## [EXERCISE OBJECTIVE]
Set down each line of the material that follows, exactly, with no pictures.

## [DATA FOR THIS EXERCISE]
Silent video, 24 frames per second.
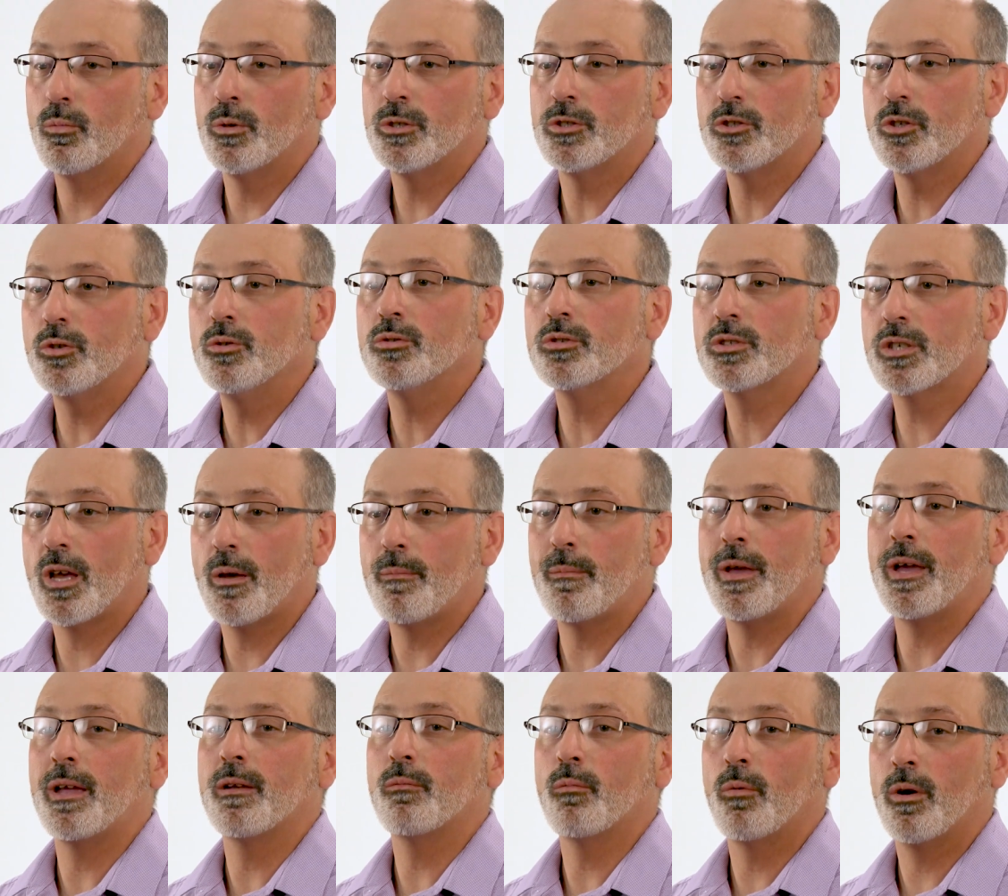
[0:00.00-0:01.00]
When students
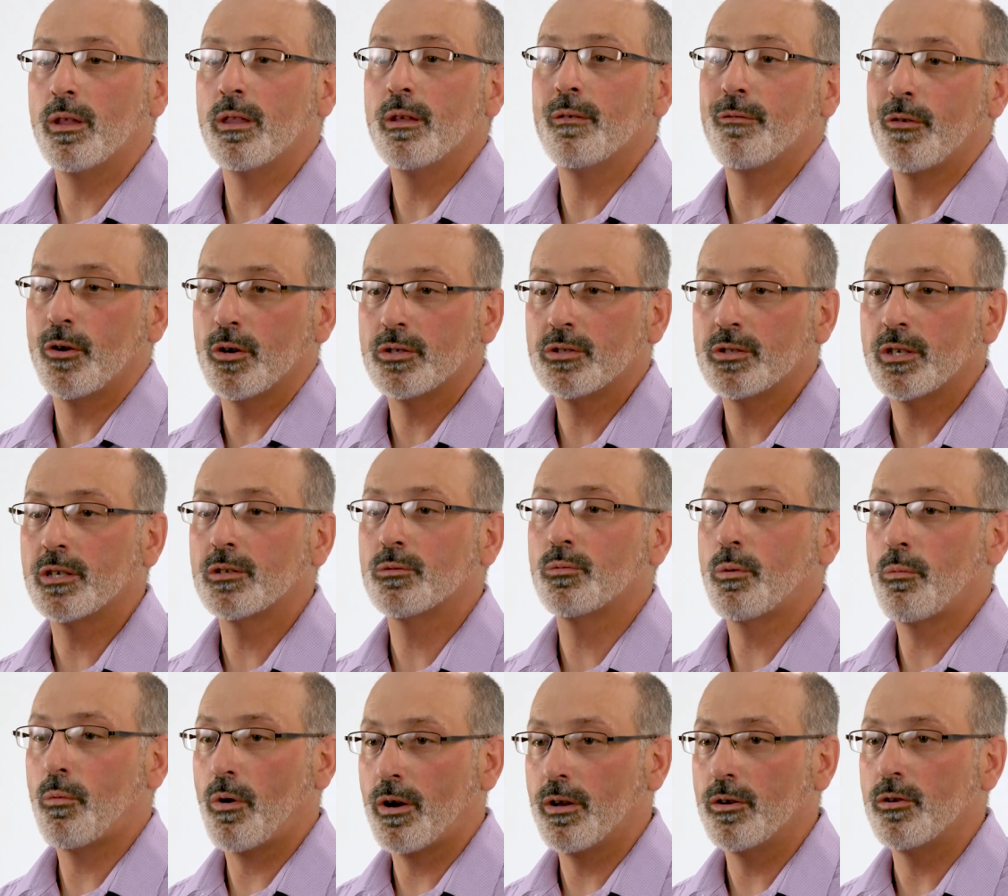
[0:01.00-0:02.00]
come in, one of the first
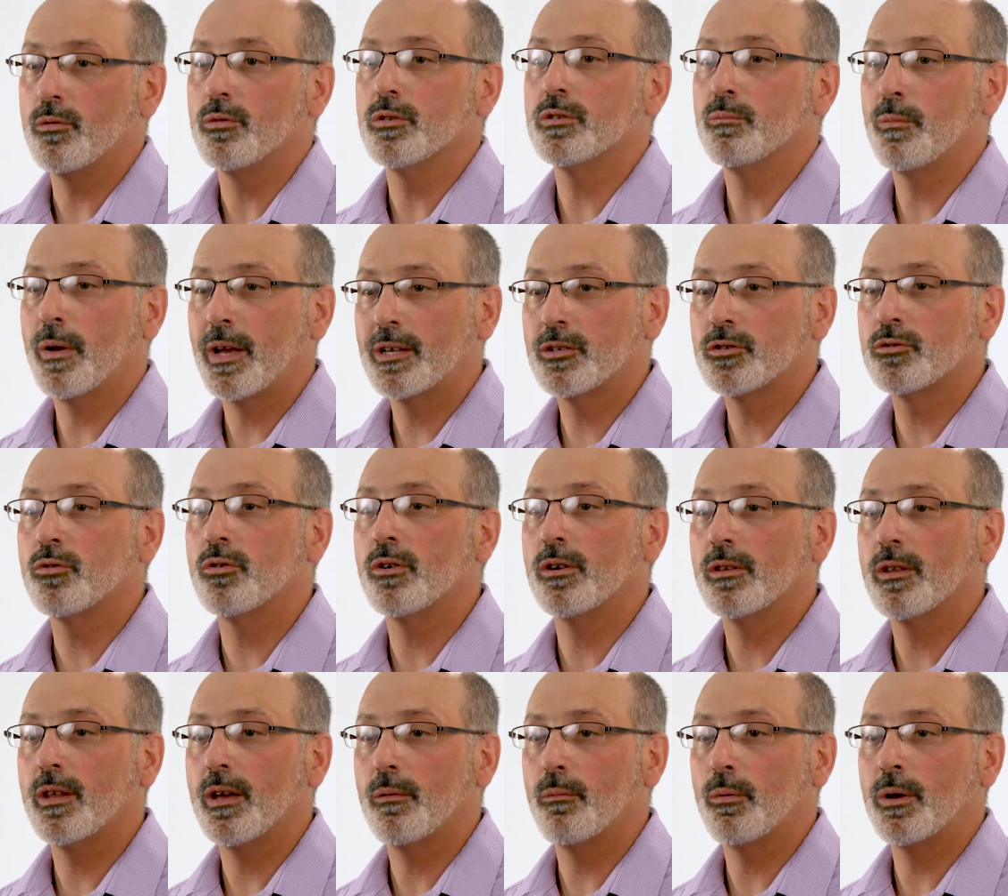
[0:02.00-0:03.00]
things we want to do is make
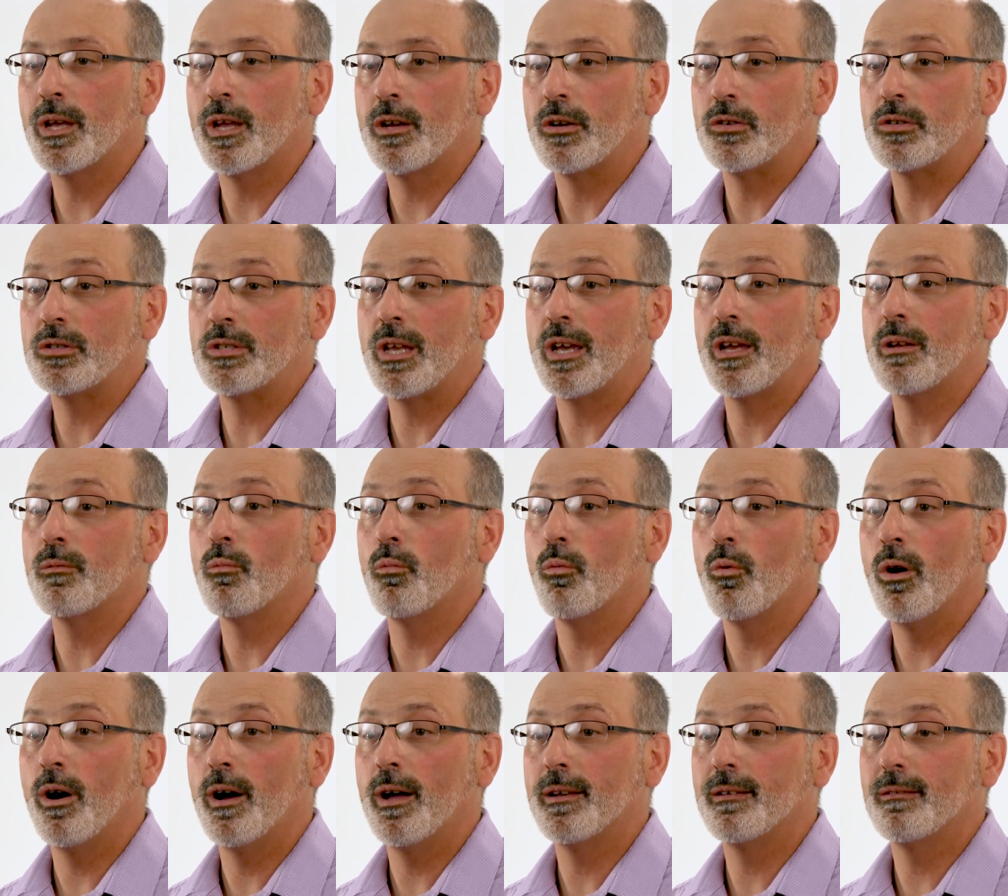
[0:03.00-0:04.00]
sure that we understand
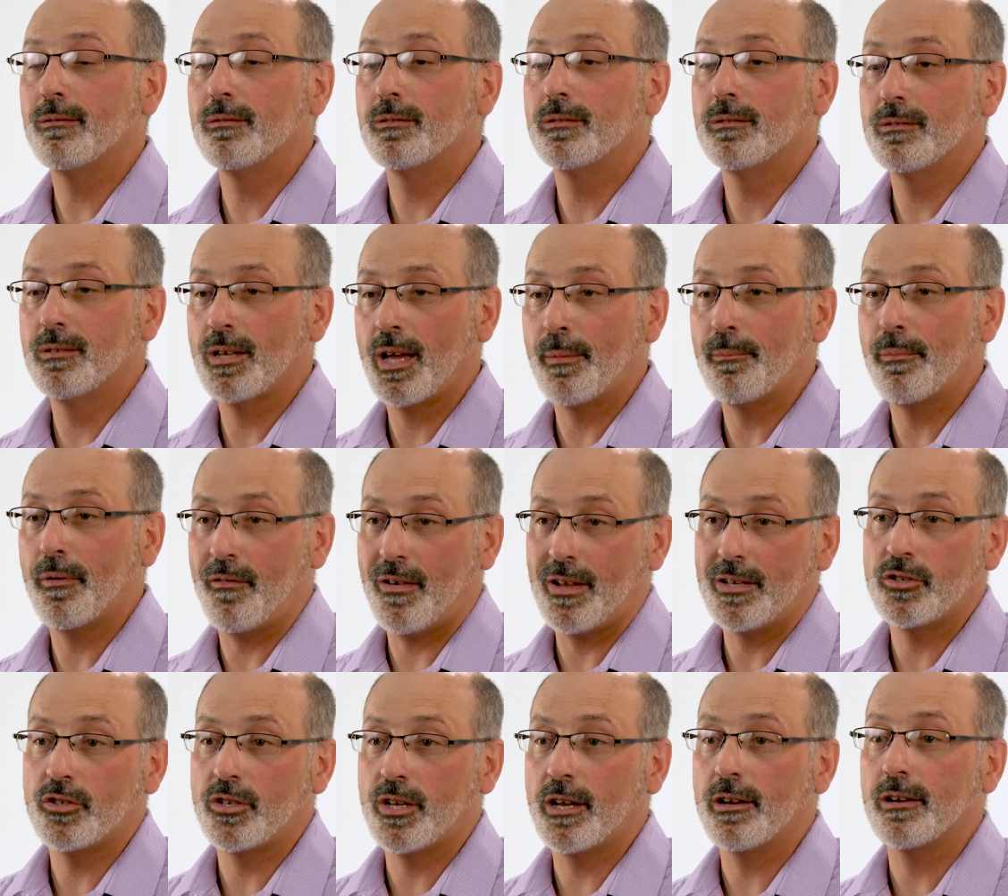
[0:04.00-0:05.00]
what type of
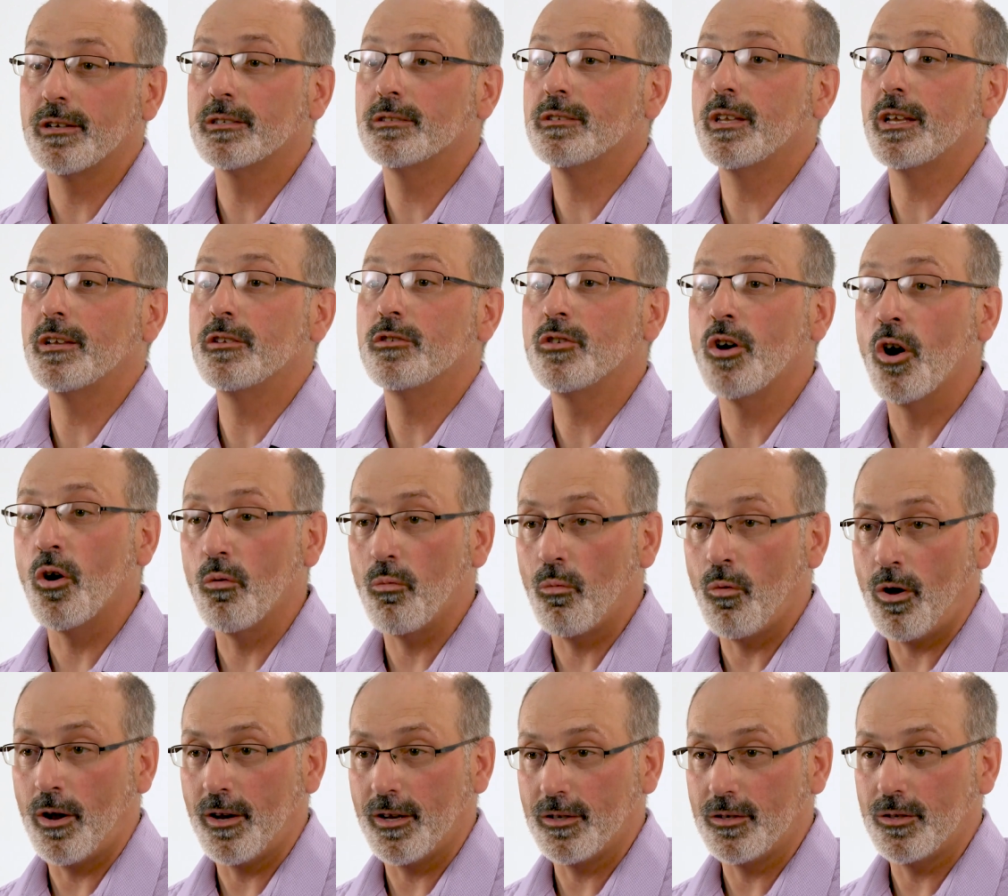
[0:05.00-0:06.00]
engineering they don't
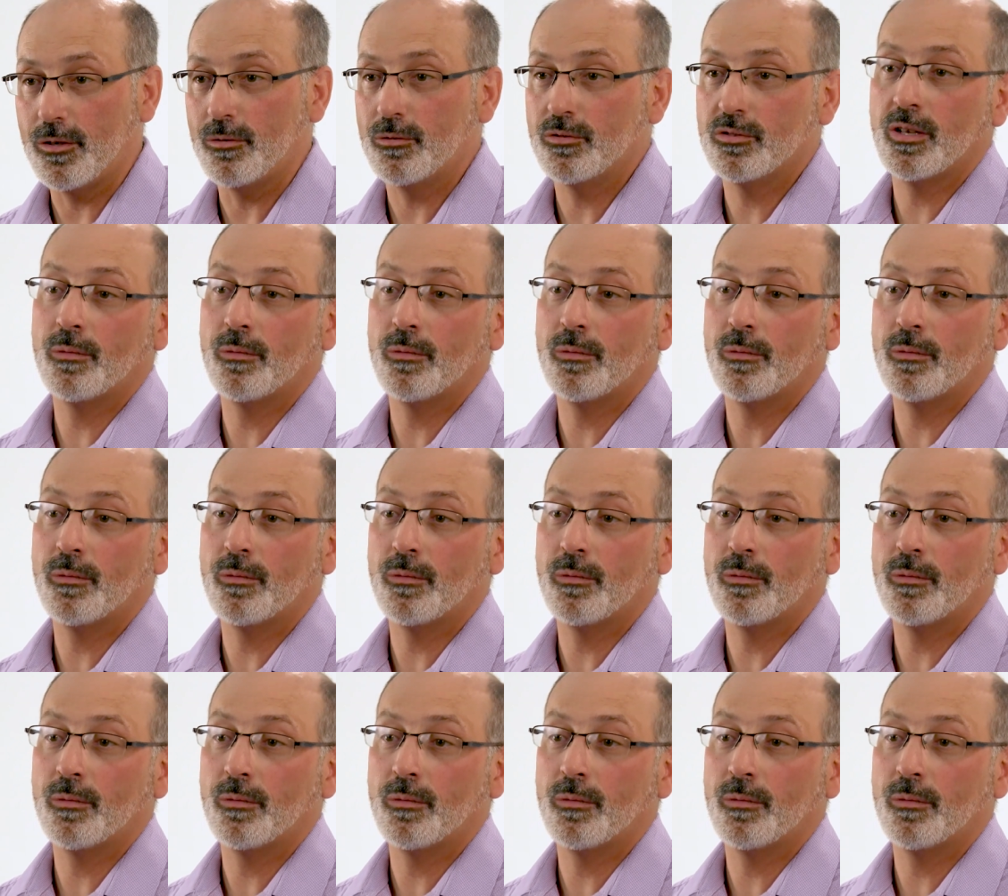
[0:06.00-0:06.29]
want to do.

## [SOLUTION TO THIS EXERCISE]
Silent video, 24 frames per second.
[0:00.00-0:01.00]
When students
[0:01.00-0:02.00]
come in, one of the first
[0:02.00-0:03.00]
things we want to do is make
[0:03.00-0:04.00]
sure that we understand
[0:04.00-0:05.00]
what type of
[0:05.00-0:06.00]
engineering they don't
[0:06.00-0:06.29]
want to do.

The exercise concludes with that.